Two Statutory Instruments (SIs) amending the Rules of the Superior Courts will come into effect on 1 October 2016 and introduce significant changes to the existing High Court procedures with the clear aim of creating efficiencies in the use of court time and resources.
A summary of the most important changes included in SI 254 of 2016 (Rules of the Superior Courts (Conduct of Trials) 2016) and SI 255 of 2016 (Rules of the Superior Courts (Chancery and Non-Jury Actions: Pre-trial procedures) 2016) is set out below. In addition to the below, other newly-introduced provisions include those relating to exchange of witness statements, electronic service of documents and evidence by video link.
Both SIs provide for new rules in relation to expert evidence. SI 254 allows a judge to restrict expert evidence to what is reasonably required and to order the appointment of a single joint expert. With the exception of personal injuries actions, where a plaintiff or a defendant intends to offer expert evidence, they must provide details of that intention in the statement of claim or the defence. These details include the field of expertise of the expert and the areas proposed to be covered by that evidence.
SI 254 introduces a novel procedure whereby parties in commercial, competition, chancery and non-jury actions will have the right to put concise written questions on the content of an expert report to another party’s expert or a joint expert.
In circumstances where parties’ experts have contradicting opinions, the judge may order that they meet without the parties or their legal representatives to discuss the proposed evidence and subsequently prepare a joint report setting out which evidence is agreed. The “debate among experts” procedure may then be utilised whereby both experts are sworn and present the evidence on which they are not agreed, following which they may be required to debate the points of disagreement. After the debate, they can be examined by counsel, the judge and cross-examined on such matters as the judge directs.
The provisions of SI 254 give the court more control over managing the duration of trials and states that any party to proceedings can be asked provide a reasoned estimate of the likely timing of the trial. The judge can make orders limiting the amount of time allowed for opening and closing the case, examining and cross-examining witnesses and can also make directions on the evidence required to include the nature and manner of production of evidence.
Trials with assessors
SI 254 provides that the court can appoint an assessor who has skill and experience in a particular area to assist the court in understanding or clarifying a matter of evidence. The assessor will take part in the proceedings as the court may direct. There will be cost implications for the appointment of an assessor which will for the most part be borne by the unsuccessful party, forming “part of the costs of the proceedings”.
SI 254 provides that the court can direct that commercial, competition, chancery and non-jury trials be conducted in particular stages / modules where appropriate. The court can determine the questions or issues arising in each module and direct the exchange of written submissions relevant to that module.
Once the rules are introduced, the court will be in a position to order disclosure of information not obtainable by way of discovery or answers to interrogatories from a non-party. Like the current rules governing discovery, the party seeking the information must, before issuing a motion, write to the non-party and request that the disclosure be made voluntarily but this requirement can be overlooked if the court deems it appropriate.
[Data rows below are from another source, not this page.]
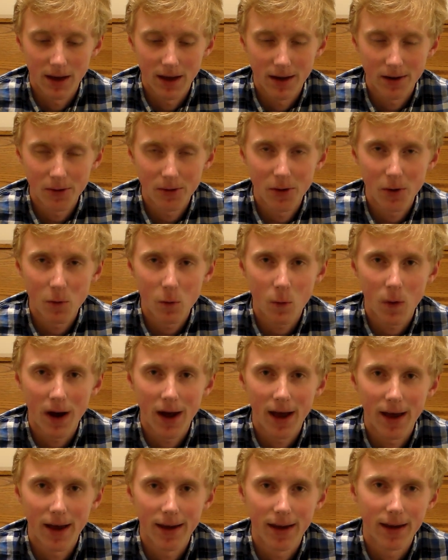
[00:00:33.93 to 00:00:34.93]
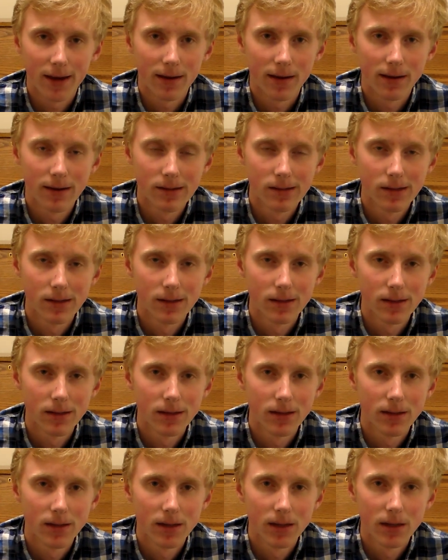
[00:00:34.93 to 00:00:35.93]
I don't know why
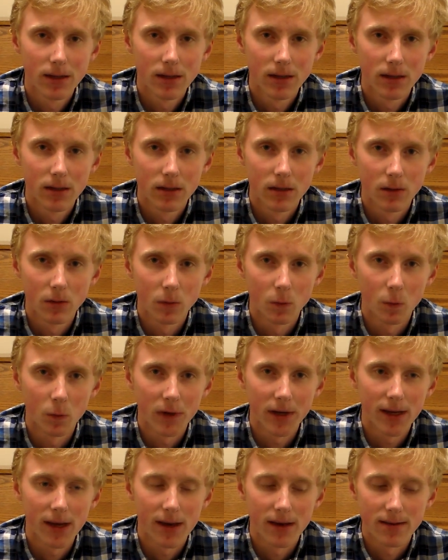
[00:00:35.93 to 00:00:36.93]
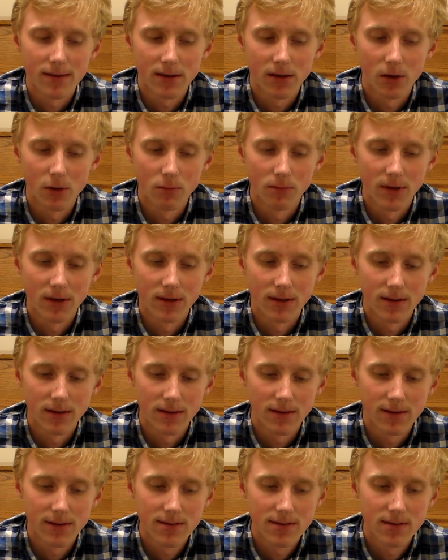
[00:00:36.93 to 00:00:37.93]
we as
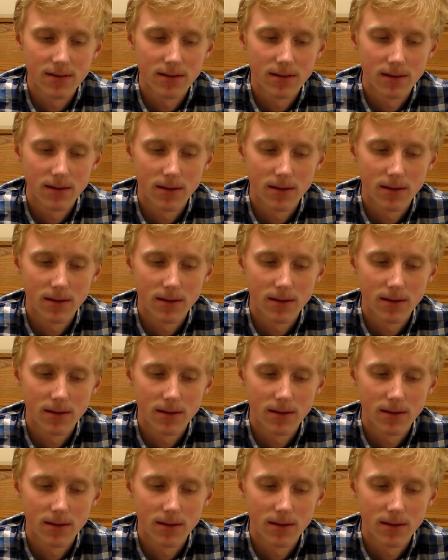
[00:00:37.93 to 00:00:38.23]
humans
Chancery and Non-Jury List
SI 255 introduces new case management rules for the Chancery and Non-jury list similar to those in place in the Commercial and Competition lists which will be managed by a list judge, with overarching pre-trial powers. The list judge will be able to give directions and make orders for the conduct of the proceedings in a manner which is “just, expeditious and likely to minimise the costs of those proceedings”, including fixing time limits and making directions in relation to pre-trial conferences, pleadings, evidence and the conduct of the trial.
While the rules will no doubt reduce court delays if utilised effectively, it will put significant pressure on parties and their legal representatives to meet deadlines and avoid delay.
However in seeking to save time at hearing, it is likely that the work and steps (and time) involved in preparing those cases will be increased through the new rules, with a knock-on impact on costs. One example is the provision allowing for written questions to be put to an expert. While having the potential to expedite the hearing itself by constituting a form of cross-examination in advance, could also itself delay preparations for hearing. For example, SI 254 provides that an expert does not have to answer any questions that are disproportionate, unnecessary or not within the expert’s field of expertise. The new rules provide that disputes as to the appropriateness of these questions can be determined by the court by motion on notice. Such motions, alongside similar disputes relating to discovery and replies to particulars, have the potential to increase the time and costs required before a matter may be certified as ready for hearing.
The rules may ultimately encourage settlement in many instances due to the early identification of issues in dispute, which would, in turn, free up valuable court resources. When the new term commences in October, it will be interesting to see to what extent the new rules will be utilised by judges and whether any long-term benefits will be visible.